The distinct MHC-unrestricted immunobiology of innate-like and adaptive-like human γδ T cell subsets-Nature's CAR-T cells

Distinct innate-like and adaptive-like immunobiological paradigms are emerging for human gamma delta T cells, supported by a combination of immunophenotypic, T cell receptor (TCR) repertoire, functional, and transcriptomic data. Evidence of the gamma delta TCR/ligand recognition modalities that respective human subsets utilize is accumulating. Although many questions remain unanswered, one superantigen-like modality features interactions of germline-encoded regions of particular TCR V gamma regions with specific BTN/BTNL family members and apparently aligns with an innate-like biology, albeit with some scope for clonal amplification. A second involves CDR3-mediated gamma delta TCR interaction with diverse ligands and aligns with an adaptive-like biology. Importantly, these unconventional modalities provide gamma delta T cells with unique recognition capabilities relative to alpha beta T cells, B cells, and NK cells, allowing immunosurveillance for signatures of "altered self" on target cells, via a membrane-linked gamma delta TCR recognizing intact non-MHC proteins on the opposing cell surface.

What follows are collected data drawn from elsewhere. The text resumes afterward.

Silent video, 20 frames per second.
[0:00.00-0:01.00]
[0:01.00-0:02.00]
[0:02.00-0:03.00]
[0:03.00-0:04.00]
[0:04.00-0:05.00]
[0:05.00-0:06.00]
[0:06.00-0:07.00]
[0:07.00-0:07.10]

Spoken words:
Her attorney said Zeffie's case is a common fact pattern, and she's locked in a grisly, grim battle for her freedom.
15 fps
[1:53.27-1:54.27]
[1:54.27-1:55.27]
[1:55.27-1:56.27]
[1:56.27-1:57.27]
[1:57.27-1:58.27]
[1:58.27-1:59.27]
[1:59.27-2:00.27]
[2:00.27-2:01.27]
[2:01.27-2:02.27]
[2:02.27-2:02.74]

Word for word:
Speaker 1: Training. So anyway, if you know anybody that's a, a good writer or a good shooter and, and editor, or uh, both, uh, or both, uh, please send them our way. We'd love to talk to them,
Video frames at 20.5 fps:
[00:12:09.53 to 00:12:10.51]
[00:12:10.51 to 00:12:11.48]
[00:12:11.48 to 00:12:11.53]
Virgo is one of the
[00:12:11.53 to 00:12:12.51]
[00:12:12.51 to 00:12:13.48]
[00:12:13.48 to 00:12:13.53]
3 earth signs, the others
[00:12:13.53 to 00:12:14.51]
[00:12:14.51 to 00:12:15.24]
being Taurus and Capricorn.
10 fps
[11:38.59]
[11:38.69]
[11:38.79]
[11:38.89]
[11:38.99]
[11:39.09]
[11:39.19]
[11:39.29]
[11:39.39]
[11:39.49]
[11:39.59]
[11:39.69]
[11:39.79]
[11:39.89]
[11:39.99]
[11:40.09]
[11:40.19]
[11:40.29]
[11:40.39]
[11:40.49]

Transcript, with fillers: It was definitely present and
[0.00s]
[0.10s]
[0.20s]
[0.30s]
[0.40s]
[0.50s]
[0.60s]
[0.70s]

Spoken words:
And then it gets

In doing so, they permit cellular responses in diverse situations including where MHC expression is compromised, or where conventional adaptive and/or NK cell-mediated immunity is suppressed. gamma delta T cells may therefore utilize their TCR like a cell-surface Fab repertoire, somewhat analogous to engineered chimeric antigen receptor T cells, but additionally integrating TCR signaling with parallel signals from other surface immunoreceptors, making them multimolecular sensors of cellular stress.